Independence and Association

Back when we did GCSE probability, we gave a definition of independent events as:

A and B are said to be independent if \mathbb{P}(A)\mathbb{P}(B)=\mathbb{P}(A\cap B).

We might also apply Bayes’ definition of conditional probability to say

\mathbb{P}(A|B)=\mathbb{P}(A)\quad\iff\quad A,B\text{ independent}\quad\iff\quad\mathbb{P}(B|A)=\mathbb{P}(B)

provided all the terms exist. (Eg the definition of \mathbb{P}(B|A) is at the very least non-obvious if the probability of A is 0.) In my opinion, this is a more naturally intuitive definition. For example, I think that when you toss two coins, the fact that the probability of the second coin being a tail is unaffected by whether the first is heads is more naturally ‘obvious’ than the fact that the joint probability of the two events is 1/4.
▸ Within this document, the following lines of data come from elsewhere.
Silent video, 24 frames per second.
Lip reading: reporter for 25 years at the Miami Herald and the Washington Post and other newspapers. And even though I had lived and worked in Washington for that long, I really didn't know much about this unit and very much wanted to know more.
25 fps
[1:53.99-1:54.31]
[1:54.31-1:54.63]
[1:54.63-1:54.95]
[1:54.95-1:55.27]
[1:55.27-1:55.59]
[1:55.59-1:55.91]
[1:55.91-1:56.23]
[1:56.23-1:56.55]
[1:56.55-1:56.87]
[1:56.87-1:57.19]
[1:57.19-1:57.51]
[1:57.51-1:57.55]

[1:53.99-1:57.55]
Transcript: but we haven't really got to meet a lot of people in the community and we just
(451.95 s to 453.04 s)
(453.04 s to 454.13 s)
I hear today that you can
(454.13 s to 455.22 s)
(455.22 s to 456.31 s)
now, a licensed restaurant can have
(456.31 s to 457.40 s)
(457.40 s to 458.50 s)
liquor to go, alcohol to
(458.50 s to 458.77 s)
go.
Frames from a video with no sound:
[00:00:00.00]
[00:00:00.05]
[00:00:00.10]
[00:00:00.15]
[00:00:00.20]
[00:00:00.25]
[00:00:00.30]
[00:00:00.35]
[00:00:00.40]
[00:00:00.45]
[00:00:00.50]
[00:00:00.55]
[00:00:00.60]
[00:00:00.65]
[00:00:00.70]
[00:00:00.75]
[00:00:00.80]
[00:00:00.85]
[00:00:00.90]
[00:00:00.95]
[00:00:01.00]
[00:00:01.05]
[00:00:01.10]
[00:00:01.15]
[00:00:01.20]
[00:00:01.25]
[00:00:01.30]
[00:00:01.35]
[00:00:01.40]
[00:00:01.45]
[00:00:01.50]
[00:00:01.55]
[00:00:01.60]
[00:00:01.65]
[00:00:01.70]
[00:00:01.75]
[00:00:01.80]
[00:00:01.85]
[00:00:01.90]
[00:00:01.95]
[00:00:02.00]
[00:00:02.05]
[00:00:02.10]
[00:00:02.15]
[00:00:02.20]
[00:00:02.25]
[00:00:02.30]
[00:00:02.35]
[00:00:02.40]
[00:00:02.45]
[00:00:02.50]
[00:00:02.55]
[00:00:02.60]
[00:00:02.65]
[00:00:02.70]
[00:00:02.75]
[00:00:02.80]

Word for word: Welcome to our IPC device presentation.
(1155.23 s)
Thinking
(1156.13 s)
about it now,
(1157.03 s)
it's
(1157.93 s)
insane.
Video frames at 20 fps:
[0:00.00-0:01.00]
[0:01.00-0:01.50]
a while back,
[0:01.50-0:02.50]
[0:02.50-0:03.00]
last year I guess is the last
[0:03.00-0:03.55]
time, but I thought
But, before getting too into anything philosophical, it is worth thinking about an equivalent situation for non-independent events. We remark that by an identical argument to above:

\mathbb{P}(A|B)\geq\mathbb{P}(A)\quad\iff\quad \mathbb{P}(A\cap B)\geq\mathbb{P}(A)\mathbb{P}(B)\quad\iff\quad\mathbb{P}(B|A)\geq\mathbb{P}(B)

Informally, this says that if we know A occurs, it increases the likelihood of B occuring. If we were talking about two random variables, we might say that they were positively correlated. But of course, by considering RVs 1_A,1_B, the result above is precisely the statement that the indicator functions have positive correlation.

Aim: To find a sufficient condition for positive correlation of random variables in a product measure.

Consider the following. Suppose A is an event which is positively correlated with the appearance of each edge. We might suspect that two such events A and B would be positively correlated. Instead, we consider a more concrete description. Recall that an event A is a subset of \Omega=\{0,1\}^E. Given w\in\Omega,e\in E, we say w^e\in\Omega defined by taking w and setting edge e to be open (note it may be open already). Now, we say event A is increasing, if

\forall w\in\Omega,\forall e\in E: w\in A\Rightarrow w^e\in A.

Note that this certainly implies the property previously mentioned, but the converse is not necessarily true.

Anyway, our revised aim will be to show that increasing events A and B are positively correlated for product measure.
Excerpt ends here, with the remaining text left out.